Return the records exactly, please. Every line should match.

── Records for processing ──

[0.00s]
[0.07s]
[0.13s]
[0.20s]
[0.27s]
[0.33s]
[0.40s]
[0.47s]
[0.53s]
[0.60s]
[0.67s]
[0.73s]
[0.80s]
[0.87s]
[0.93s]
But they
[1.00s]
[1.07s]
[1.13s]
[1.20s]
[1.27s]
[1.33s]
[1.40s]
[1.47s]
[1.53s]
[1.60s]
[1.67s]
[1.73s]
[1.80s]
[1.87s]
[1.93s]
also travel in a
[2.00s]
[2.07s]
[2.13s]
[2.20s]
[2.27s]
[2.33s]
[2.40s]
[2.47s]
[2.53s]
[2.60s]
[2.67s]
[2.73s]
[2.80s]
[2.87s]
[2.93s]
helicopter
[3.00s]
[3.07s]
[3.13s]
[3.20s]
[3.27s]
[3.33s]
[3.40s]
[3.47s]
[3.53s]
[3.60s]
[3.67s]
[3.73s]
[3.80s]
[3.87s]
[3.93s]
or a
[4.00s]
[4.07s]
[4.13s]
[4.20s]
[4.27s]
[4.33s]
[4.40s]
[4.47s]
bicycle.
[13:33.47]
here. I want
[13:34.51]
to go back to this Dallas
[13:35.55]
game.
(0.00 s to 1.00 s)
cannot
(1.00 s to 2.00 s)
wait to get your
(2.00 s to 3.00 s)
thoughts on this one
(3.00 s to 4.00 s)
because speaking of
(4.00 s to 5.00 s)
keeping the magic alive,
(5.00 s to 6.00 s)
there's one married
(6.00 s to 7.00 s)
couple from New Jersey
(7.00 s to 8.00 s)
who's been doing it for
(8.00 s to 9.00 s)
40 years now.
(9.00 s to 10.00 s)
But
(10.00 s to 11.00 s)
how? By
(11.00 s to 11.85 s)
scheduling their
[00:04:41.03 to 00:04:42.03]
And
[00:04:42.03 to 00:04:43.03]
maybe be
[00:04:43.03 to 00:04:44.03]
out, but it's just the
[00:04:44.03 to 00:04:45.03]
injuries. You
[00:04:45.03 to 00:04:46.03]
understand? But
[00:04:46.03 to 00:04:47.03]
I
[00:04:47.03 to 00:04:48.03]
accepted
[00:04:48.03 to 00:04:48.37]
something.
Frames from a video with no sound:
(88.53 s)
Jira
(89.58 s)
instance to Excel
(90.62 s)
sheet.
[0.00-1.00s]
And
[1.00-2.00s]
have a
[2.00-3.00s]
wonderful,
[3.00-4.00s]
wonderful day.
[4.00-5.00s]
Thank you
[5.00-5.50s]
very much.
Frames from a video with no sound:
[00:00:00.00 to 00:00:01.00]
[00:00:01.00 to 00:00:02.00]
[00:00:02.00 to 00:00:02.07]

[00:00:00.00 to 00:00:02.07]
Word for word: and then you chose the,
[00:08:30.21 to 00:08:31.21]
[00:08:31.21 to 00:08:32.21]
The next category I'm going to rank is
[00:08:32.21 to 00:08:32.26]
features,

───

● Task answer
[0.00s]
[0.07s]
[0.13s]
[0.20s]
[0.27s]
[0.33s]
[0.40s]
[0.47s]
[0.53s]
[0.60s]
[0.67s]
[0.73s]
[0.80s]
[0.87s]
[0.93s]
But they
[1.00s]
[1.07s]
[1.13s]
[1.20s]
[1.27s]
[1.33s]
[1.40s]
[1.47s]
[1.53s]
[1.60s]
[1.67s]
[1.73s]
[1.80s]
[1.87s]
[1.93s]
also travel in a
[2.00s]
[2.07s]
[2.13s]
[2.20s]
[2.27s]
[2.33s]
[2.40s]
[2.47s]
[2.53s]
[2.60s]
[2.67s]
[2.73s]
[2.80s]
[2.87s]
[2.93s]
helicopter
[3.00s]
[3.07s]
[3.13s]
[3.20s]
[3.27s]
[3.33s]
[3.40s]
[3.47s]
[3.53s]
[3.60s]
[3.67s]
[3.73s]
[3.80s]
[3.87s]
[3.93s]
or a
[4.00s]
[4.07s]
[4.13s]
[4.20s]
[4.27s]
[4.33s]
[4.40s]
[4.47s]
bicycle.
[13:33.47]
here. I want
[13:34.51]
to go back to this Dallas
[13:35.55]
game.
(0.00 s to 1.00 s)
cannot
(1.00 s to 2.00 s)
wait to get your
(2.00 s to 3.00 s)
thoughts on this one
(3.00 s to 4.00 s)
because speaking of
(4.00 s to 5.00 s)
keeping the magic alive,
(5.00 s to 6.00 s)
there's one married
(6.00 s to 7.00 s)
couple from New Jersey
(7.00 s to 8.00 s)
who's been doing it for
(8.00 s to 9.00 s)
40 years now.
(9.00 s to 10.00 s)
But
(10.00 s to 11.00 s)
how? By
(11.00 s to 11.85 s)
scheduling their
[00:04:41.03 to 00:04:42.03]
And
[00:04:42.03 to 00:04:43.03]
maybe be
[00:04:43.03 to 00:04:44.03]
out, but it's just the
[00:04:44.03 to 00:04:45.03]
injuries. You
[00:04:45.03 to 00:04:46.03]
understand? But
[00:04:46.03 to 00:04:47.03]
I
[00:04:47.03 to 00:04:48.03]
accepted
[00:04:48.03 to 00:04:48.37]
something.
Frames from a video with no sound:
(88.53 s)
Jira
(89.58 s)
instance to Excel
(90.62 s)
sheet.
[0.00-1.00s]
And
[1.00-2.00s]
have a
[2.00-3.00s]
wonderful,
[3.00-4.00s]
wonderful day.
[4.00-5.00s]
Thank you
[5.00-5.50s]
very much.
Frames from a video with no sound:
[00:00:00.00 to 00:00:01.00]
[00:00:01.00 to 00:00:02.00]
[00:00:02.00 to 00:00:02.07]

[00:00:00.00 to 00:00:02.07]
Word for word: and then you chose the,
[00:08:30.21 to 00:08:31.21]
[00:08:31.21 to 00:08:32.21]
The next category I'm going to rank is
[00:08:32.21 to 00:08:32.26]
features,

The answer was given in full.